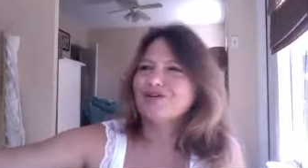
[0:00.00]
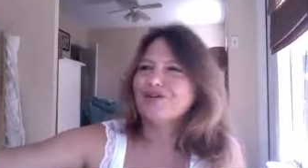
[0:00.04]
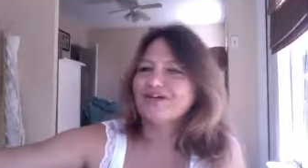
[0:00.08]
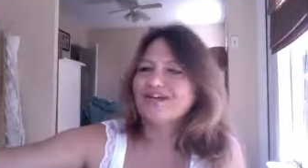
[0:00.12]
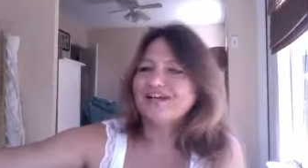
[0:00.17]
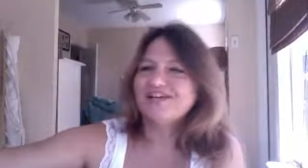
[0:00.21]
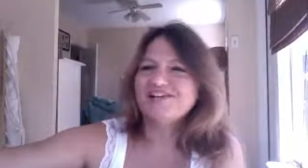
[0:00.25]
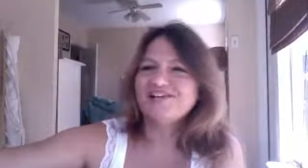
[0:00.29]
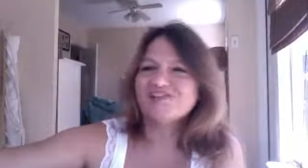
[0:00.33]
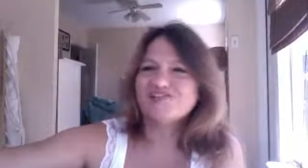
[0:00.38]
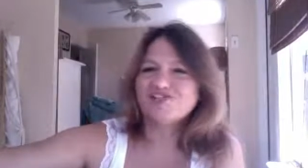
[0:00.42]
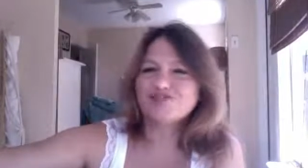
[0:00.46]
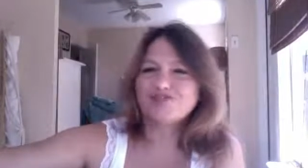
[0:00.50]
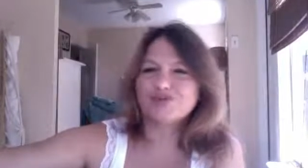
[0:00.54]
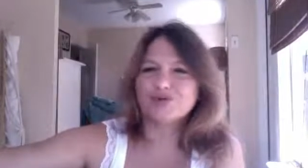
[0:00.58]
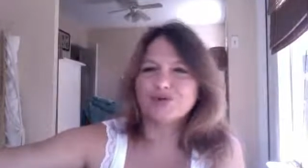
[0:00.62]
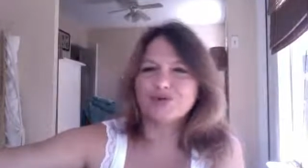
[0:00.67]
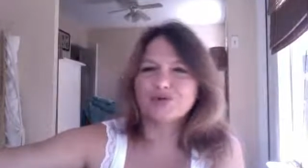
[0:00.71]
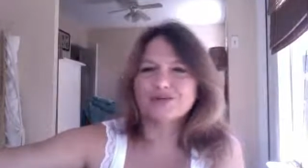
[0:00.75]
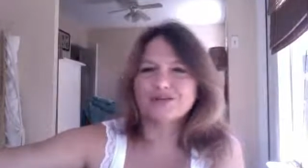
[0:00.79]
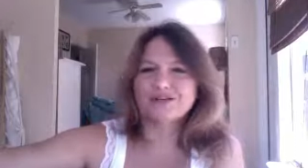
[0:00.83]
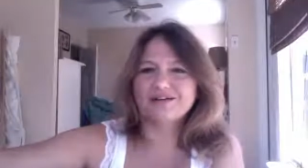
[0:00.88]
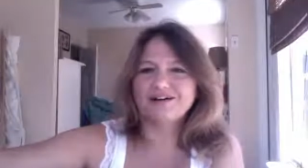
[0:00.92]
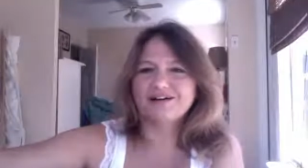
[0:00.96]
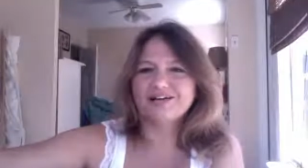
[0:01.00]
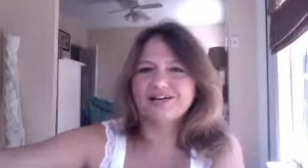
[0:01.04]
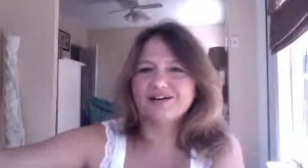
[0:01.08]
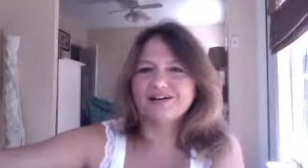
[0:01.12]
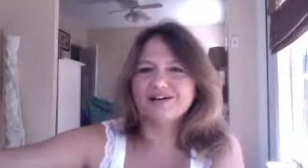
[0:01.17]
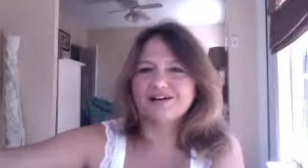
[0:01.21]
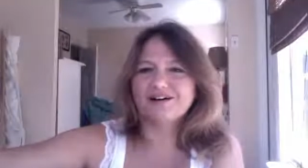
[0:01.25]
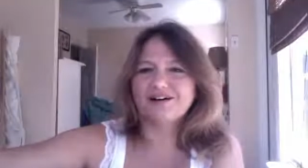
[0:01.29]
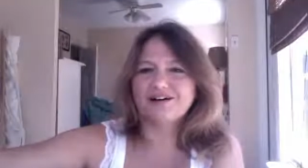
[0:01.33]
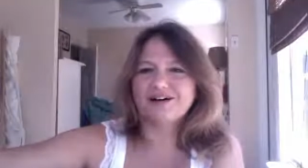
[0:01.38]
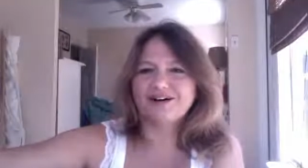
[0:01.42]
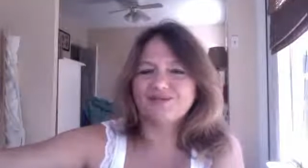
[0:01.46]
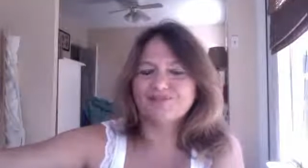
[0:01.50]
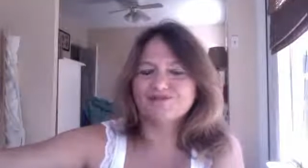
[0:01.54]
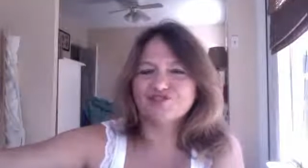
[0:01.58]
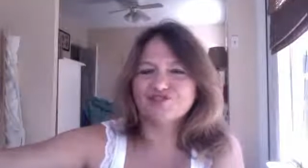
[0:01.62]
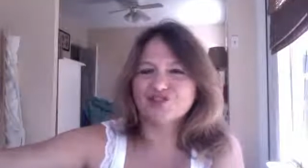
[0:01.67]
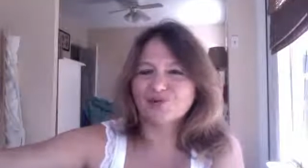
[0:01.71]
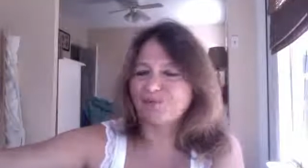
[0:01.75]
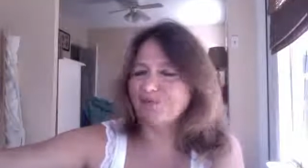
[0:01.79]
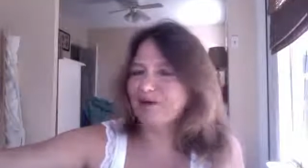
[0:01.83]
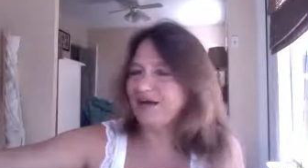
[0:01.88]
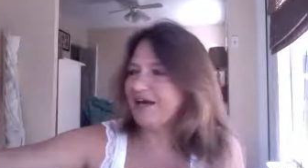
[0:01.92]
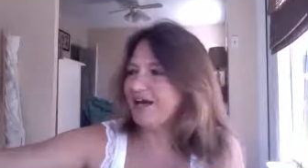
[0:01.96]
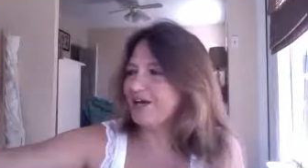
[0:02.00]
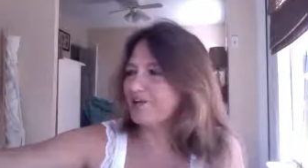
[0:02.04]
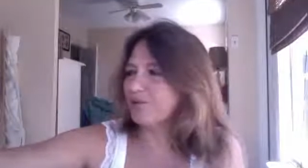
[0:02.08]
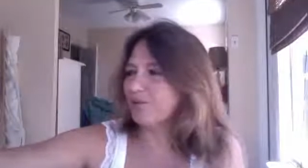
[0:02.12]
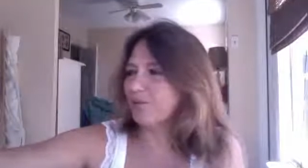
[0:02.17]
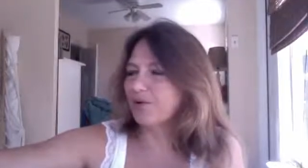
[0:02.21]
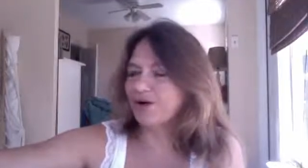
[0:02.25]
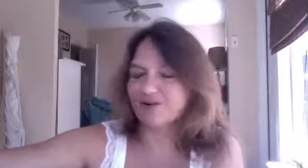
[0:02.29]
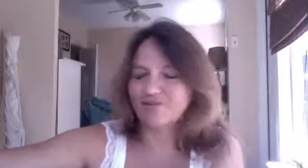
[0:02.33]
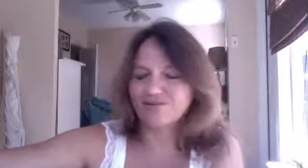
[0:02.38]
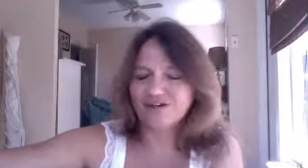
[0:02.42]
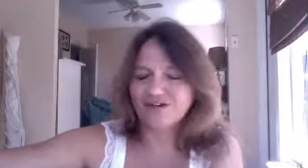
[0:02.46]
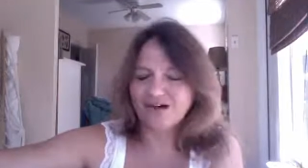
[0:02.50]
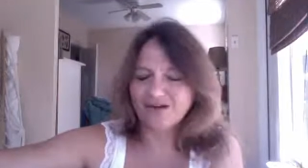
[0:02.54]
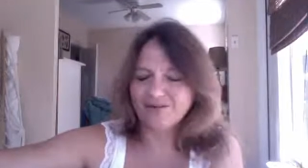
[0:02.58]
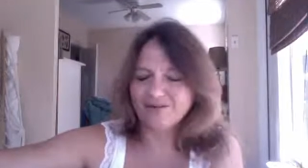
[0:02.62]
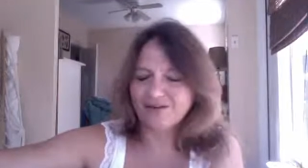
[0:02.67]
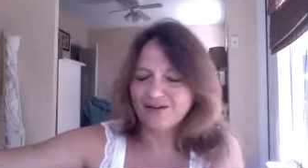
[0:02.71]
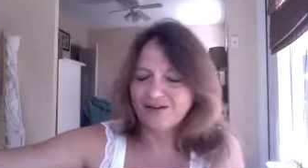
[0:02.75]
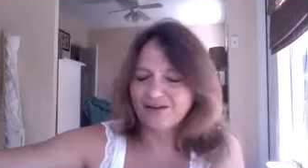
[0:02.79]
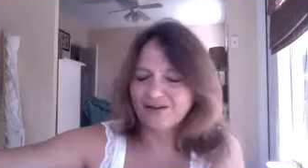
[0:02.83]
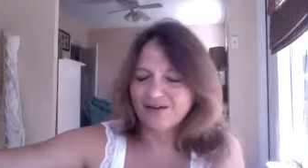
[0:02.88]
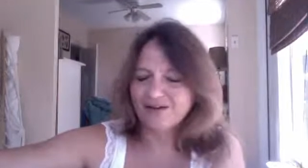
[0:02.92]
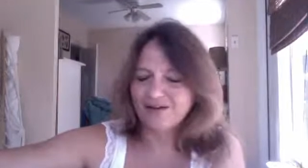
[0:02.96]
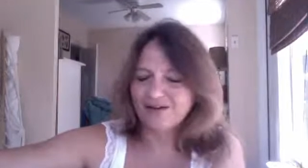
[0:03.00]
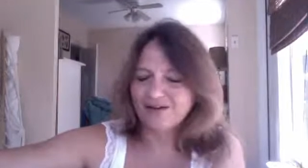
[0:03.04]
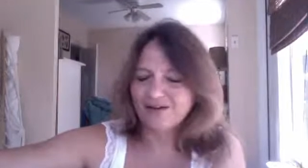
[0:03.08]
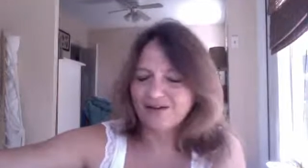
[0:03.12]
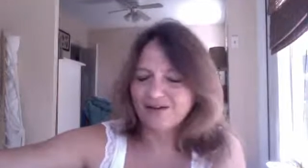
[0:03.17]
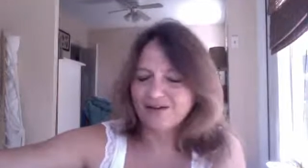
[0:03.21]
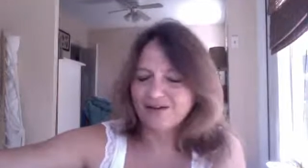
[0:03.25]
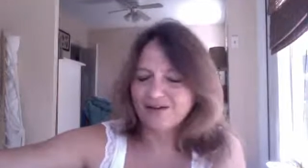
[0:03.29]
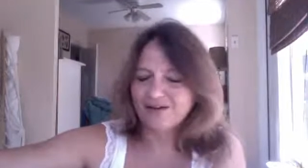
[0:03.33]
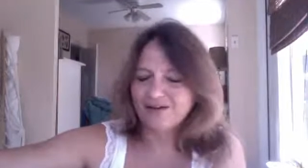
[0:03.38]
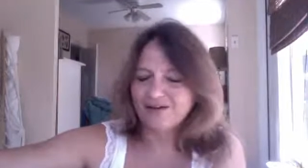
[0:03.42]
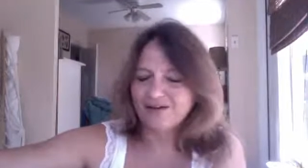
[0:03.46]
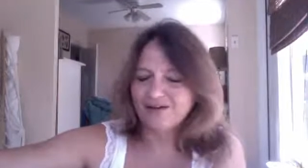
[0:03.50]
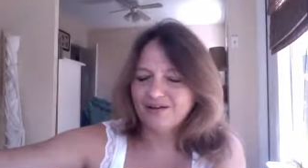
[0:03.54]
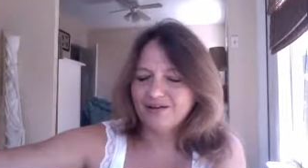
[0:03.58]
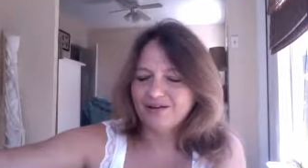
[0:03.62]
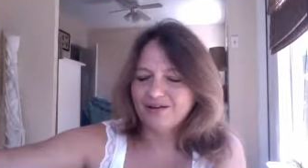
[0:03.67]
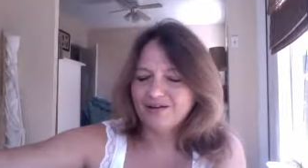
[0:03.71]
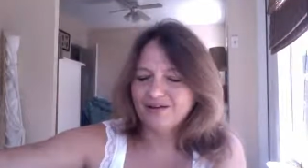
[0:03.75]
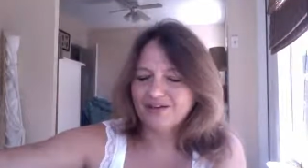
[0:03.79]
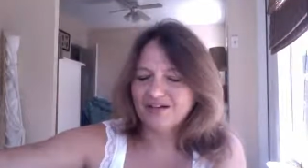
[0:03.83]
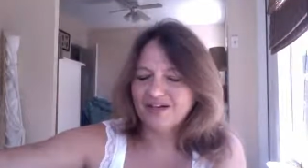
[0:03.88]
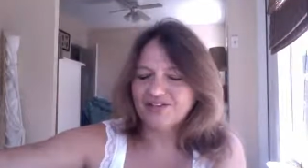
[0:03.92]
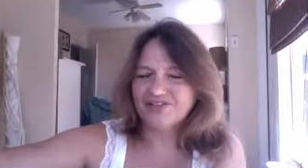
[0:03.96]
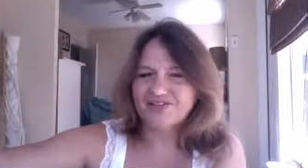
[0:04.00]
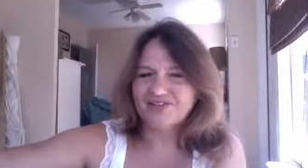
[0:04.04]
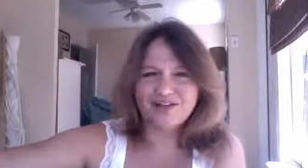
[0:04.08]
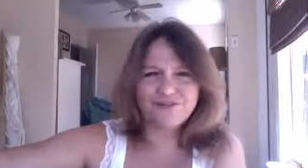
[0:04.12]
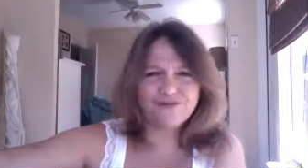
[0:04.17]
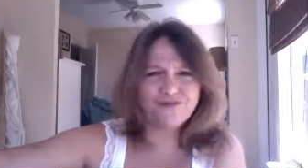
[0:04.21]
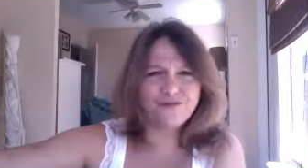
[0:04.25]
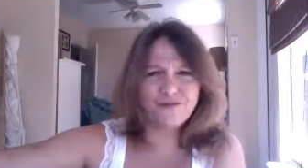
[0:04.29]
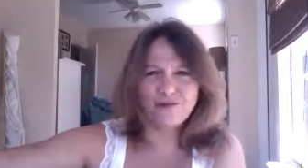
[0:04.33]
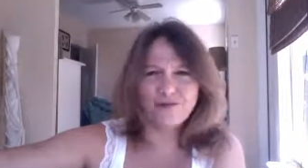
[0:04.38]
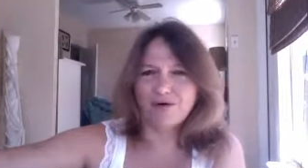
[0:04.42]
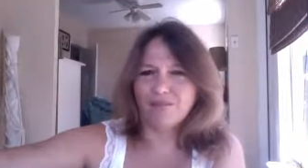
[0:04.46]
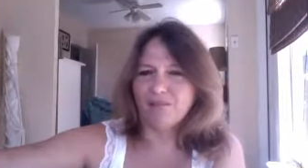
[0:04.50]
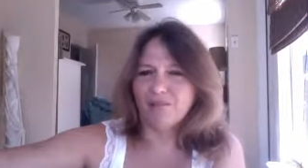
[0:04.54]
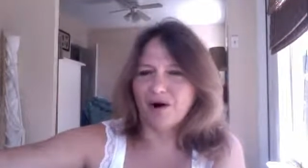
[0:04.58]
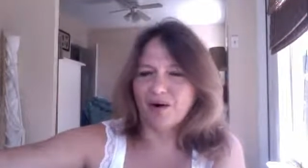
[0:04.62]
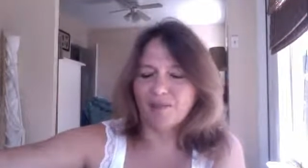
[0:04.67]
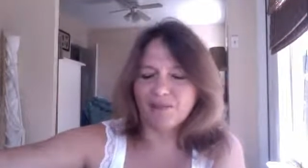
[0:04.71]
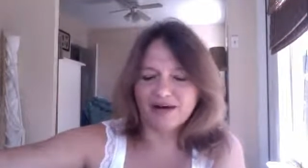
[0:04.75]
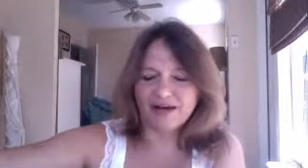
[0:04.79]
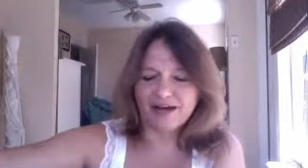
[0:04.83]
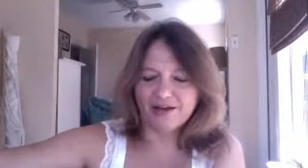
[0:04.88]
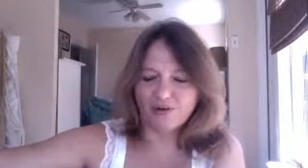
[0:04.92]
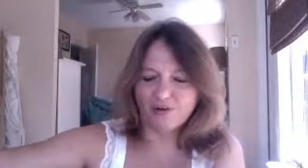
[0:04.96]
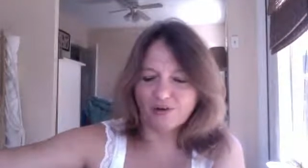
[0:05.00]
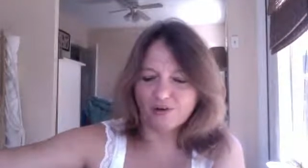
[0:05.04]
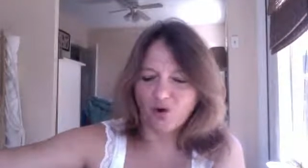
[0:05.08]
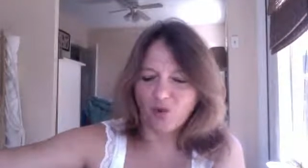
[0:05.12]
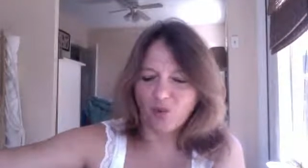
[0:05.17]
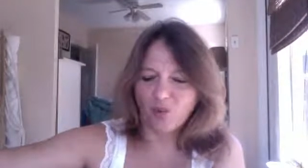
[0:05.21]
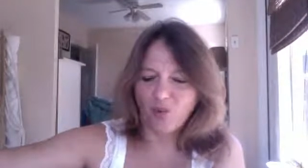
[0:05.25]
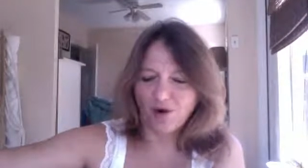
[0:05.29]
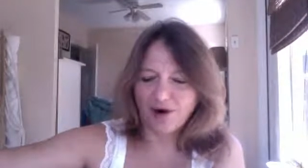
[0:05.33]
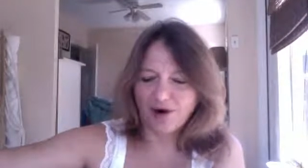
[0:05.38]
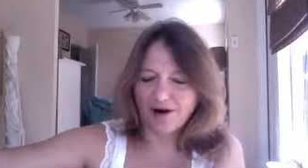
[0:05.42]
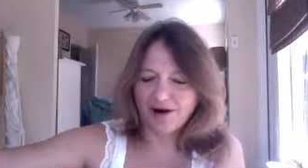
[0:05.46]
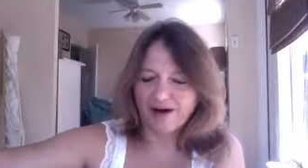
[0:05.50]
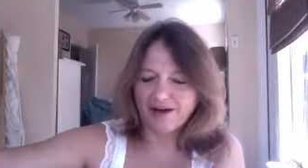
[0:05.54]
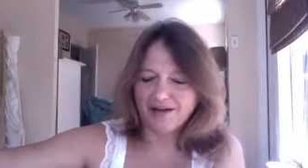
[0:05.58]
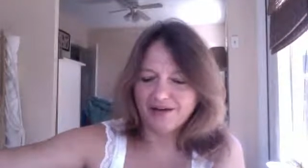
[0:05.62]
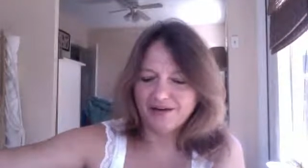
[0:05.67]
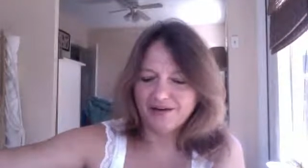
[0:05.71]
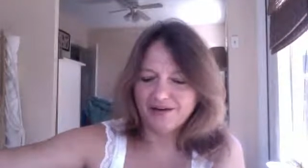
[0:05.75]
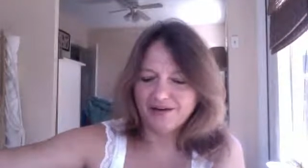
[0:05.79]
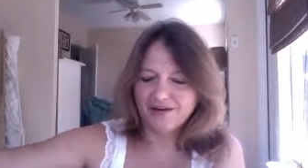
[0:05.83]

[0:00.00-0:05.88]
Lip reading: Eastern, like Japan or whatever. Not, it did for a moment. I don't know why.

• [Problem statement]:
Strip out the pictures and repeat the listing above exactly.

• [Task solution]:
[0:00.00]
[0:00.04]
[0:00.08]
[0:00.12]
[0:00.17]
[0:00.21]
[0:00.25]
[0:00.29]
[0:00.33]
[0:00.38]
[0:00.42]
[0:00.46]
[0:00.50]
[0:00.54]
[0:00.58]
[0:00.62]
[0:00.67]
[0:00.71]
[0:00.75]
[0:00.79]
[0:00.83]
[0:00.88]
[0:00.92]
[0:00.96]
[0:01.00]
[0:01.04]
[0:01.08]
[0:01.12]
[0:01.17]
[0:01.21]
[0:01.25]
[0:01.29]
[0:01.33]
[0:01.38]
[0:01.42]
[0:01.46]
[0:01.50]
[0:01.54]
[0:01.58]
[0:01.62]
[0:01.67]
[0:01.71]
[0:01.75]
[0:01.79]
[0:01.83]
[0:01.88]
[0:01.92]
[0:01.96]
[0:02.00]
[0:02.04]
[0:02.08]
[0:02.12]
[0:02.17]
[0:02.21]
[0:02.25]
[0:02.29]
[0:02.33]
[0:02.38]
[0:02.42]
[0:02.46]
[0:02.50]
[0:02.54]
[0:02.58]
[0:02.62]
[0:02.67]
[0:02.71]
[0:02.75]
[0:02.79]
[0:02.83]
[0:02.88]
[0:02.92]
[0:02.96]
[0:03.00]
[0:03.04]
[0:03.08]
[0:03.12]
[0:03.17]
[0:03.21]
[0:03.25]
[0:03.29]
[0:03.33]
[0:03.38]
[0:03.42]
[0:03.46]
[0:03.50]
[0:03.54]
[0:03.58]
[0:03.62]
[0:03.67]
[0:03.71]
[0:03.75]
[0:03.79]
[0:03.83]
[0:03.88]
[0:03.92]
[0:03.96]
[0:04.00]
[0:04.04]
[0:04.08]
[0:04.12]
[0:04.17]
[0:04.21]
[0:04.25]
[0:04.29]
[0:04.33]
[0:04.38]
[0:04.42]
[0:04.46]
[0:04.50]
[0:04.54]
[0:04.58]
[0:04.62]
[0:04.67]
[0:04.71]
[0:04.75]
[0:04.79]
[0:04.83]
[0:04.88]
[0:04.92]
[0:04.96]
[0:05.00]
[0:05.04]
[0:05.08]
[0:05.12]
[0:05.17]
[0:05.21]
[0:05.25]
[0:05.29]
[0:05.33]
[0:05.38]
[0:05.42]
[0:05.46]
[0:05.50]
[0:05.54]
[0:05.58]
[0:05.62]
[0:05.67]
[0:05.71]
[0:05.75]
[0:05.79]
[0:05.83]

[0:00.00-0:05.88]
Lip reading: Eastern, like Japan or whatever. Not, it did for a moment. I don't know why.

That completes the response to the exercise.